新会社は4-5年後のIPOが目標。従業員は増やさず「SMBの理想像」を目指す

 ──11月12日の退任後、わずか2か月で新会社「フォースメディア」を設立。そのスピードに驚きました。

 池田 少しのんびりしようと思ったんですけどね(笑)。11月下旬には準備に取り掛かっていたと思います。家族には本当に支えられたので、会社設立は「いい夫婦の日」の1月22日。資本金はすべて自分で用意しました。今は元プリンストンの従業員を中心に、約10人のメンバーとビジネスに取り組んでいます。

 ──フォースメディアの事業内容を教えてください。

 池田 法人向け・個人向けのIT・デジタル機器市場に、自社開発製品や海外から輸入した製品を販売します。法人向けは、まずはデジタルサイネージに活用できるモニタやネットワーク関連製品を投入する計画です。すでに海外メーカーと提携しました。個人向けには、自社ブランド「J-Force」を立ち上げて、PC周辺機器やデジタル家電製品をラインアップします。今、準備の真っ只中で、6月までには7-8製品発売するつもりです。

 ──フォースメディアのゴールは何に定めていますか。

 池田 まずはIPO(新規株式公開)を目指します。目標は4ー5年後。会社の長期的な将来像と、次の経営者のためにも、IPOは必要だと思っています。それと、偉そうかもしれませんが、フォースメディアでは「SMB(中堅・中小企業)の理想」を目指すつもりです。

 従業員数は増やさずに、多くても30人ぐらいの少数精鋭の集団であり続けながら、業容・売上高を拡大させていきたい。
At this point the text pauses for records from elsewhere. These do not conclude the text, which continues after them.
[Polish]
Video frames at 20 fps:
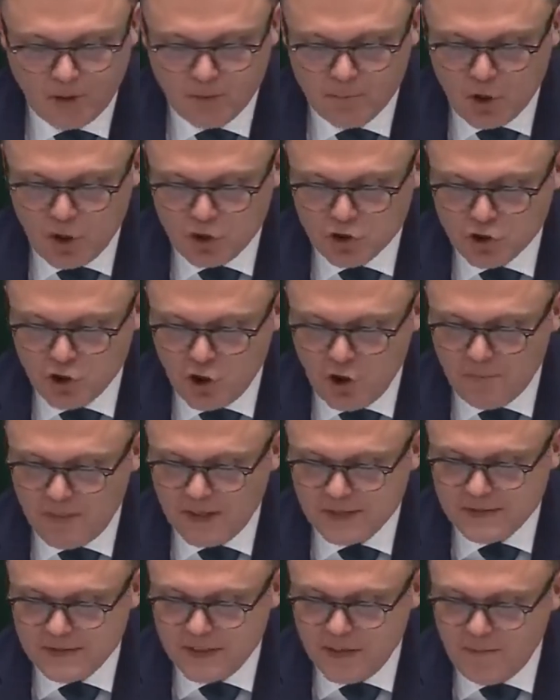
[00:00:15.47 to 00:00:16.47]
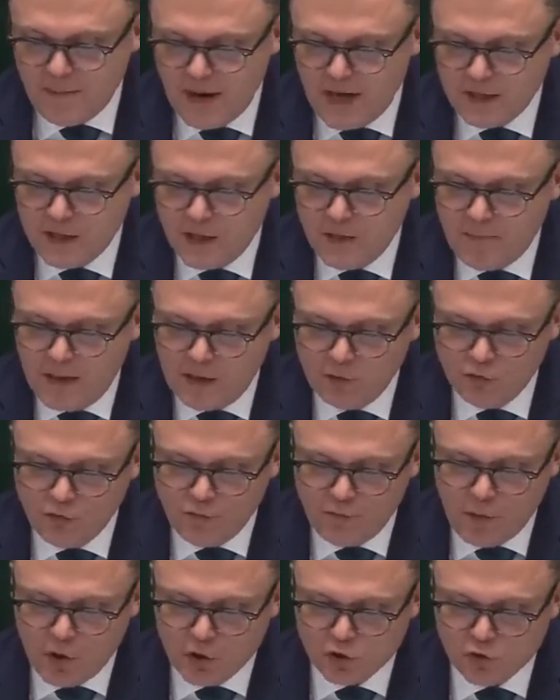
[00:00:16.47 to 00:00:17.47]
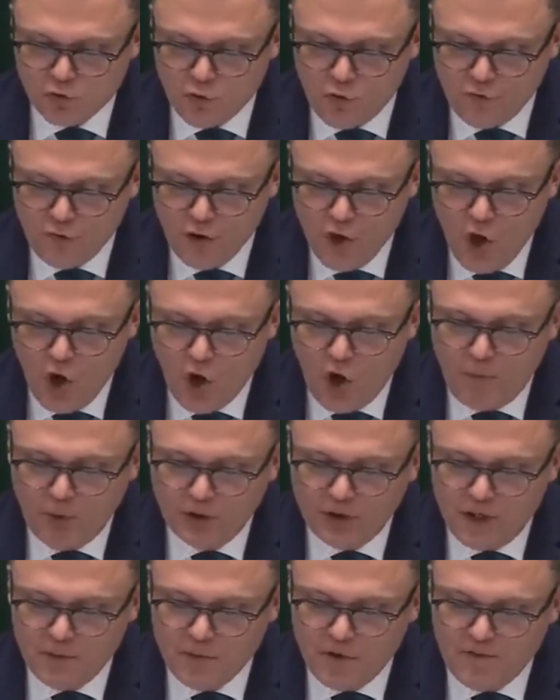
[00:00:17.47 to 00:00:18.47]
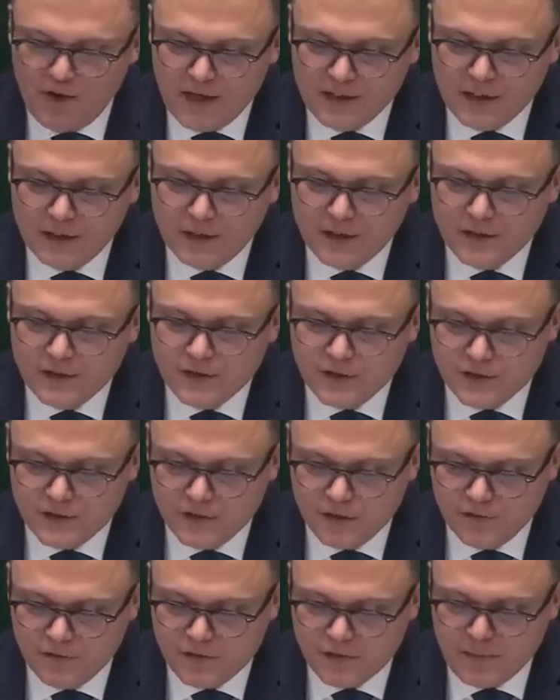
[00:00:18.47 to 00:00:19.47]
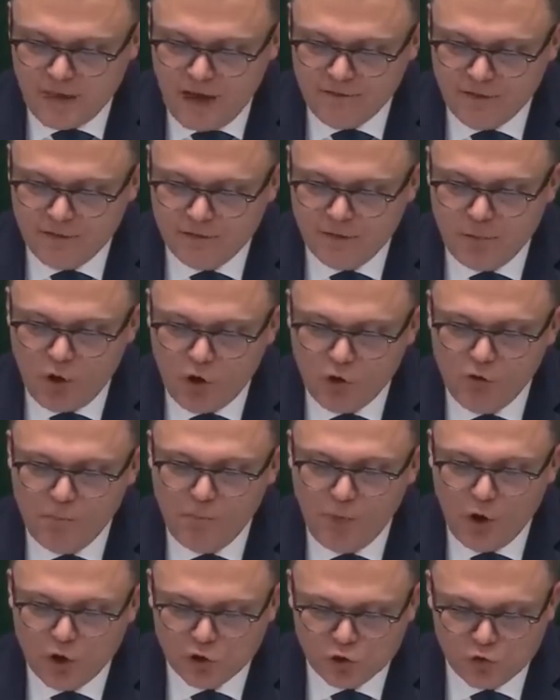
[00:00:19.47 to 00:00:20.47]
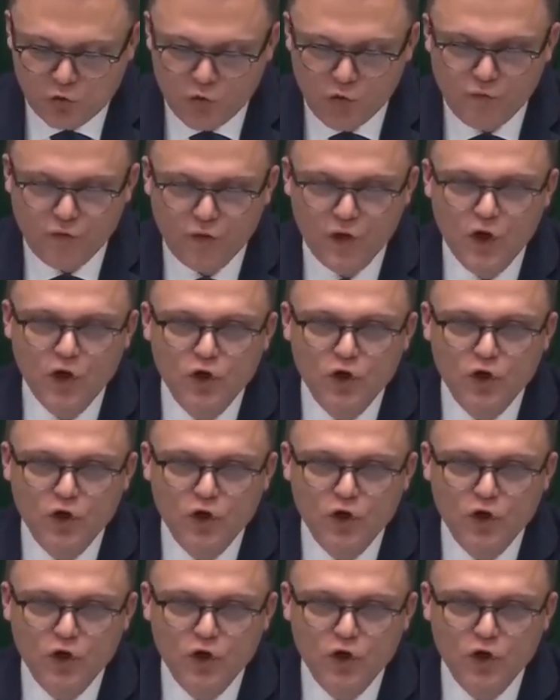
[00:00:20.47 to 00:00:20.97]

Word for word: Proszę obecnie panie i panów posłów o podejmowanie decyzji w sprawie wyboru posłów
アウトソーシングを多用して、従業員はなるべく増やさない事業基盤を作るつもりです。

 ──その理由は何ですか。

 池田 先ほどお話ししたように、プリンストンの経営で反省しているのが、「規模の論理」にこだわりすぎたことです。業容は拡大し、売上高も増えてはいたのですが、拙速に拠点や人員を増やしすぎたと思っています。それが原因で、メンバー全員の意識の統一ができなくなっていたのを実感していました。一般的に、「企業は従業員数が100人を超えればステージが変わる。マネジメントを変える必要がある」といわれますが、本当にそうだな、と痛感しました。

 私は新会社でIPOを目指します。売り上げや利益にもこだわります。ただ、それ以上に新会社で私が大切にしているのは、メンバー全員の価値の共有です。すべての従業員が、同じ目標や理想に向かって、気持ちよく走ることができる──そんな集団づくりなんです。それを実現したくて、私はフォースメディアをつくりました。